By (author) Jonathan Garfinkel
Categories: Fiction: general and literary, Fiction and Related items, Historical fiction
Publisher: House of Anansi Press
Paperback : 9781487004163, 424 pages, February 2023

Description

In his wildly ambitious and darkly funny debut novel, Jonathan Garfinkel probes the fractured nature of identity, the necessity of lies, and the bloody legacy of the Soviet Empire.  

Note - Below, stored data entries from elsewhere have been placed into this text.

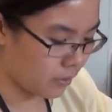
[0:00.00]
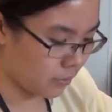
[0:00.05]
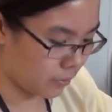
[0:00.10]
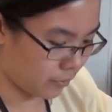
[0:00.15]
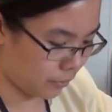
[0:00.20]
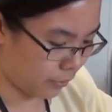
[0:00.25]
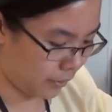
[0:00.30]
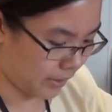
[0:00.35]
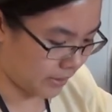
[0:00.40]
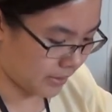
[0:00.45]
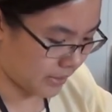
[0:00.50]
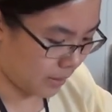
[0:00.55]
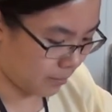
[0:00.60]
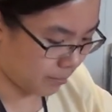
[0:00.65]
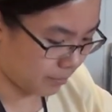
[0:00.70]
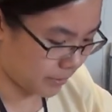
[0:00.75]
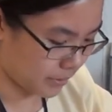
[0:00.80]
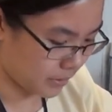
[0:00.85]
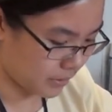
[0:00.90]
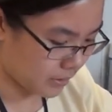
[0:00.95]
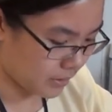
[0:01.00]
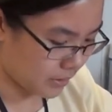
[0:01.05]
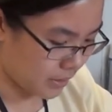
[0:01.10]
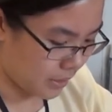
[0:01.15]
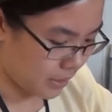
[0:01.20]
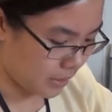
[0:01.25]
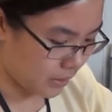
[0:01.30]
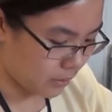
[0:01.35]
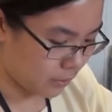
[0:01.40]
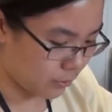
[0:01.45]
For example,
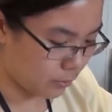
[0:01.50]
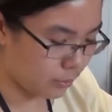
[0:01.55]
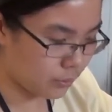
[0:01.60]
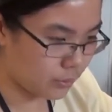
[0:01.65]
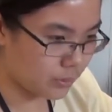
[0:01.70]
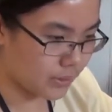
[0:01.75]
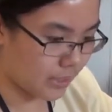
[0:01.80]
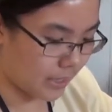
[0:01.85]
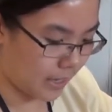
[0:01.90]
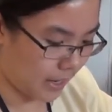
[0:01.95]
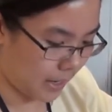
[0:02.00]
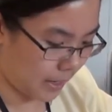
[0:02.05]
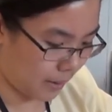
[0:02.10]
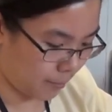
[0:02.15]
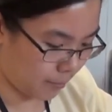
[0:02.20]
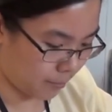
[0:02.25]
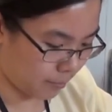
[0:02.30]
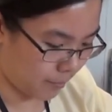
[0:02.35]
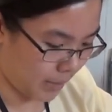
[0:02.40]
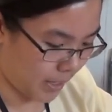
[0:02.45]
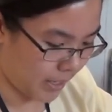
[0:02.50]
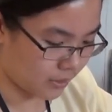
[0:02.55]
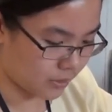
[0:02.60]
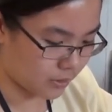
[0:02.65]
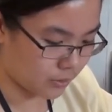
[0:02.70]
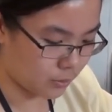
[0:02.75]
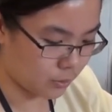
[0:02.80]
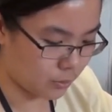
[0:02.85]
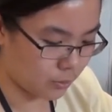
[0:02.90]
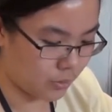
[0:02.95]
rules are
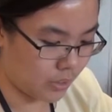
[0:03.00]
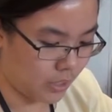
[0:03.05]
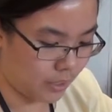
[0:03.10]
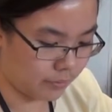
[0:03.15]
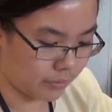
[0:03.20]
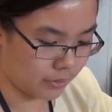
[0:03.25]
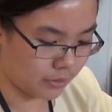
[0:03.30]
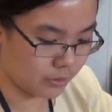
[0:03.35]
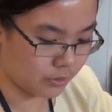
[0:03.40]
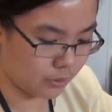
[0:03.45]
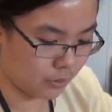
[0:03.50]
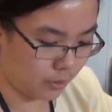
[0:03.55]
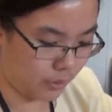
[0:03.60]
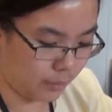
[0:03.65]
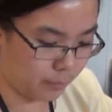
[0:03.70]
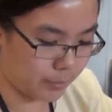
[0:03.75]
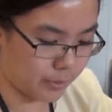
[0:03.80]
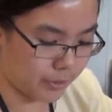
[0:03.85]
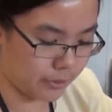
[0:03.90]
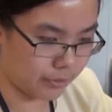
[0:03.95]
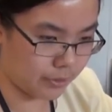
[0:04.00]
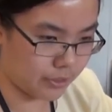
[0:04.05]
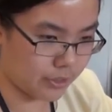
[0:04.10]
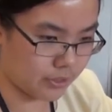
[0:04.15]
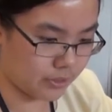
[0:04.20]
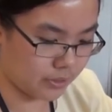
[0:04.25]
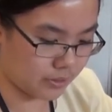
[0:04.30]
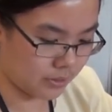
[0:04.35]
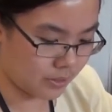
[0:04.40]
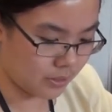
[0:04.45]
meant to govern your
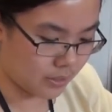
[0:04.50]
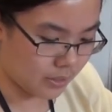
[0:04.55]
appearance.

Spanning generations, continents, and cultures, In a Land without Dogs the Cats Learn to Bark is an electric tale about a nation trying to emerge from the shadow of the Soviet Union to embrace Western democracy. Driven by a complexly plotted mystery that leads from Moscow to Toronto to Tbilisi, punctuated by wild car chases and drunken jazz reveries, and featuring an eccentric cast of characters including Georgian performance artists, Chechen warlords, and KGB spies, Garfinkel delivers a story that questions the price of freedom and laughs at the answer.  

With exhilarating prose reminiscent of Rachel Kushner and more twists than a John le Carré thriller, In a Land without Dogs the Cats Learn to Bark is a daring, nuanced, and spectacularly entertaining novel by an exceptional talent.

Awards

  • Commended, A 49th Shelf 2023 Best Book of the Year 2023

Reviews

Suspense-driven prose that jumps through time and milks the temporal gap for dramatic tension. … Garfinkel navigates the complex environment of post-Soviet Georgia with confidence, drawing persuasively from the country’s political history to contextualize his characters’ personal narratives.

- Quill & Quire

This is a complex story with a theme of lies and deception in the Soviet Union, a land with a history of terror used to control the public. Garfinkel shows the chaos that ensues when a corrupt system falls apart, only to be replaced by one not fully realized.

- Miramichi Reader

Cinematic … In a Land without Dogs the Cats Learn to Bark is an entertaining, sometimes funny book, perhaps more Graham Greene than John le Carré … Garfinkel’s novel is at its best at high speeds, twisting through city streets and dirt tracks.